With all this done, you can now start your jabber server by selecting the Start menu in setup.sh. As the server starts, the 'Start option' will change to Stop, indicating that the server has started and will stop if you select this 'Stop' option.
Installing and using the client
As you have seen, installing the jabber server is not at all difficult. Neither is its client installation. For both Windows and Linux, the only thing you have to do is unzip the Coccinella package from this month's PCQ Xtreme DVD (for both Windows and Linux) and run coccinella.exe in case of Windows or Coccinella.tcl in case of a Linux machine. In some Linux machines, which are not properly updated, you can get an error of older TCL/Tk package.
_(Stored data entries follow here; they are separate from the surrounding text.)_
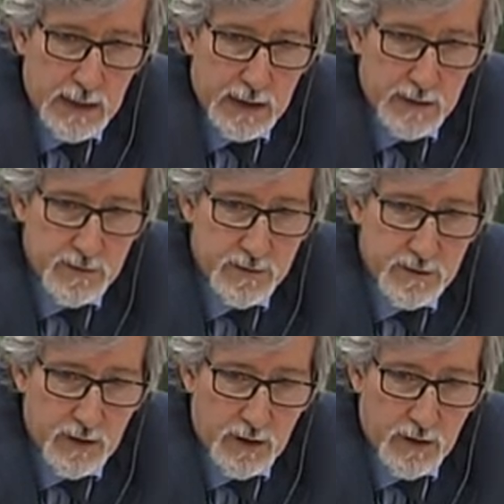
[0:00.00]

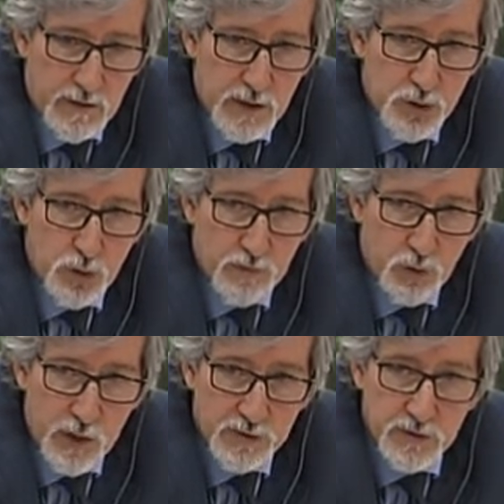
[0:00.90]
is the issue of
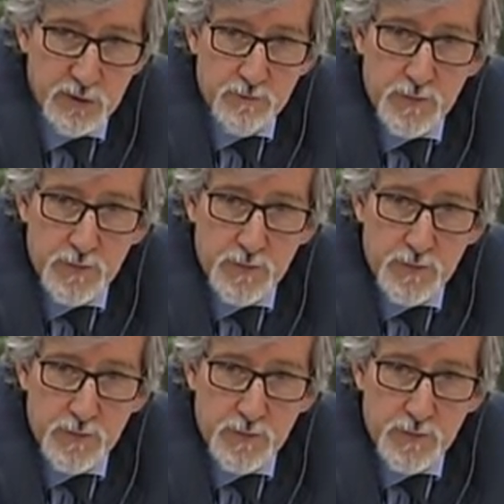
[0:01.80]
trust.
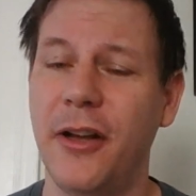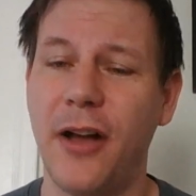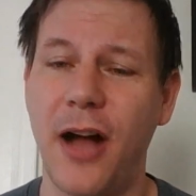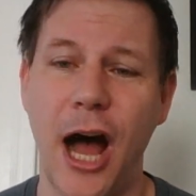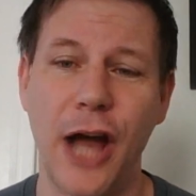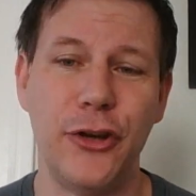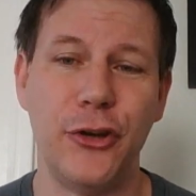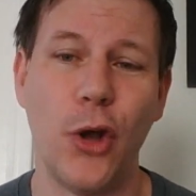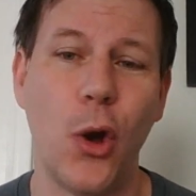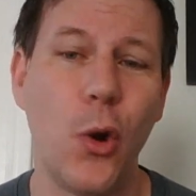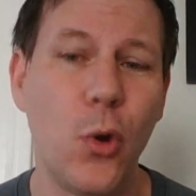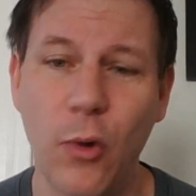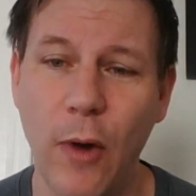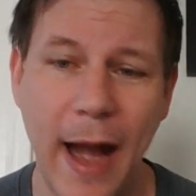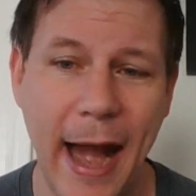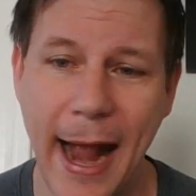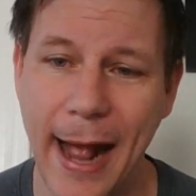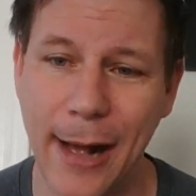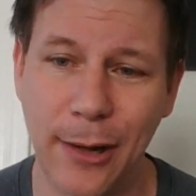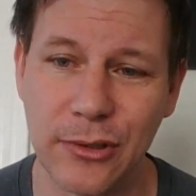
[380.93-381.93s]
on no
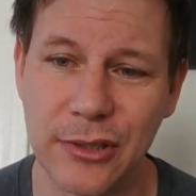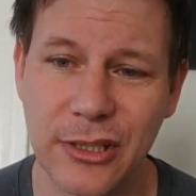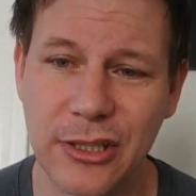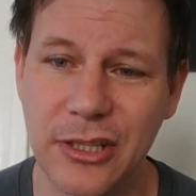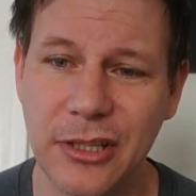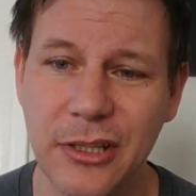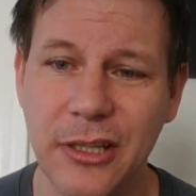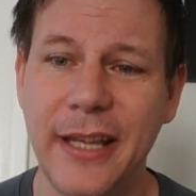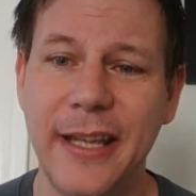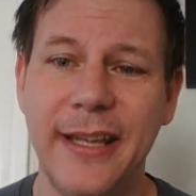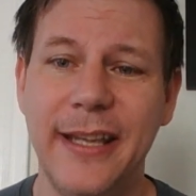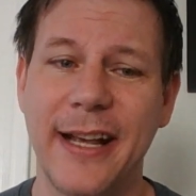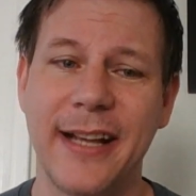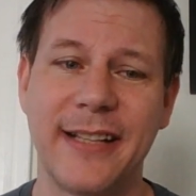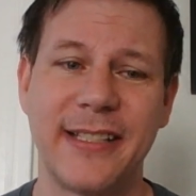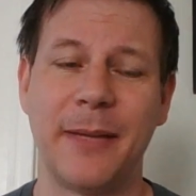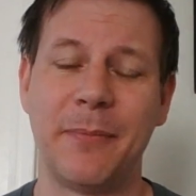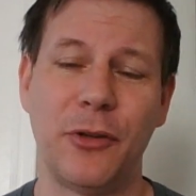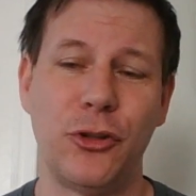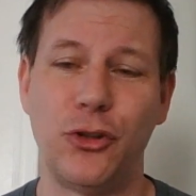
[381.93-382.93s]
grounds
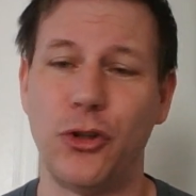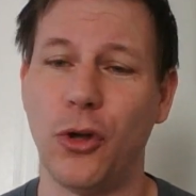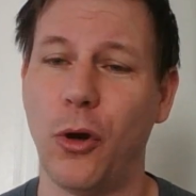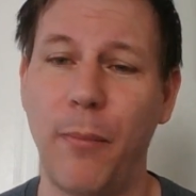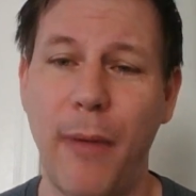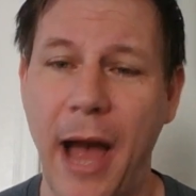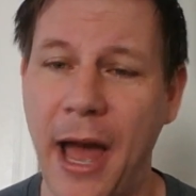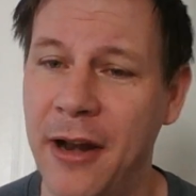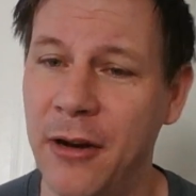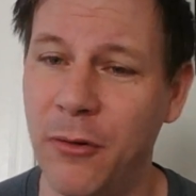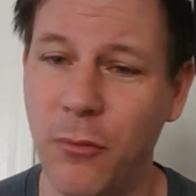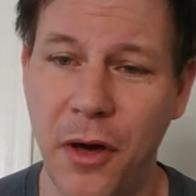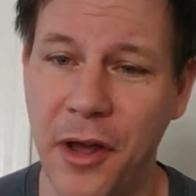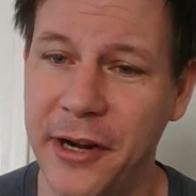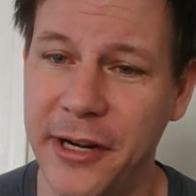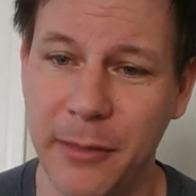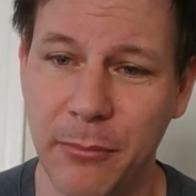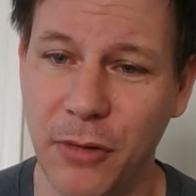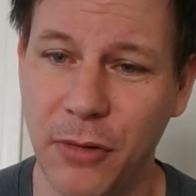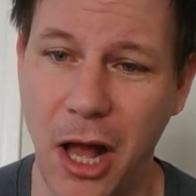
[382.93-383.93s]
except that Joe Biden
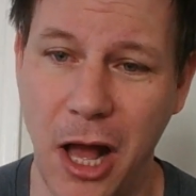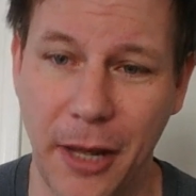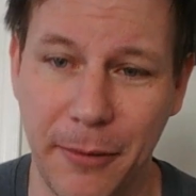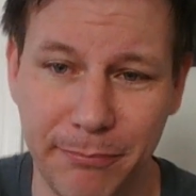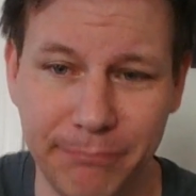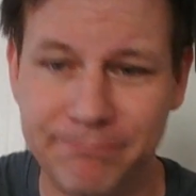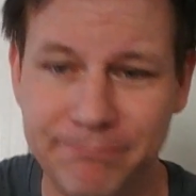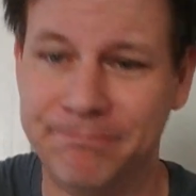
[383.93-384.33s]
wanted him gone.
If so, install the following two rpms from this month's PCQ Xtreme CD like this.
#rpm --ivh tcl-8.4.7-1.i386.rpm --force
#rpm --ivh tk-8.4.7-1.i386.rpm --force
And then run the Coccinella.tcl file like this.
To connect the Coccinella client to the Jabber server (if you are trying to create a new user), click on the Jabber menu and select the New Account option. It will open up a dialogue box. Here, enter the desired username and password and click on register. To login with it, select the Jabber menu and click on the Login option. It will open up a new window. Here enter the username and password, and press the login button. You will be online now. If you want to add someone in your buddy list, go to the Jabber menu and click on "Add New User". It will open up a dialogue box where you have to supply the JID (Jabber ID) of the person you want to add. Please note that you must know the JID of the user you want to talk to. If both users are logged in, then they will be able to see each other in their respective Coccinella clients.
Coccinella looks like an ordinary IM client, but you can do much more with it than mere chatting. Right click on a user who's online, and you'll see various
options such as chat, e-mail, whiteboarding and file sharing.
Jabber Vs Jabber
Jabber Vs Jabber
If you do an online search for Jabber, you will come across two sites, jabber.org and jabber.com. What is the difference?
Jabber.org is the Web presence of the Jabber Software Foundation, while jabber.com is that of Jabber Inc. Most likely, you have already guessed that jabber.org is the home of the open-source jabber project. Jabber.com creates commercial products around the jabber protocol, drawing on the opensource jabber
Their products include commercial versions of the products as well as the Jabber Extensible Communications Platform, which developers can incorporate into their products.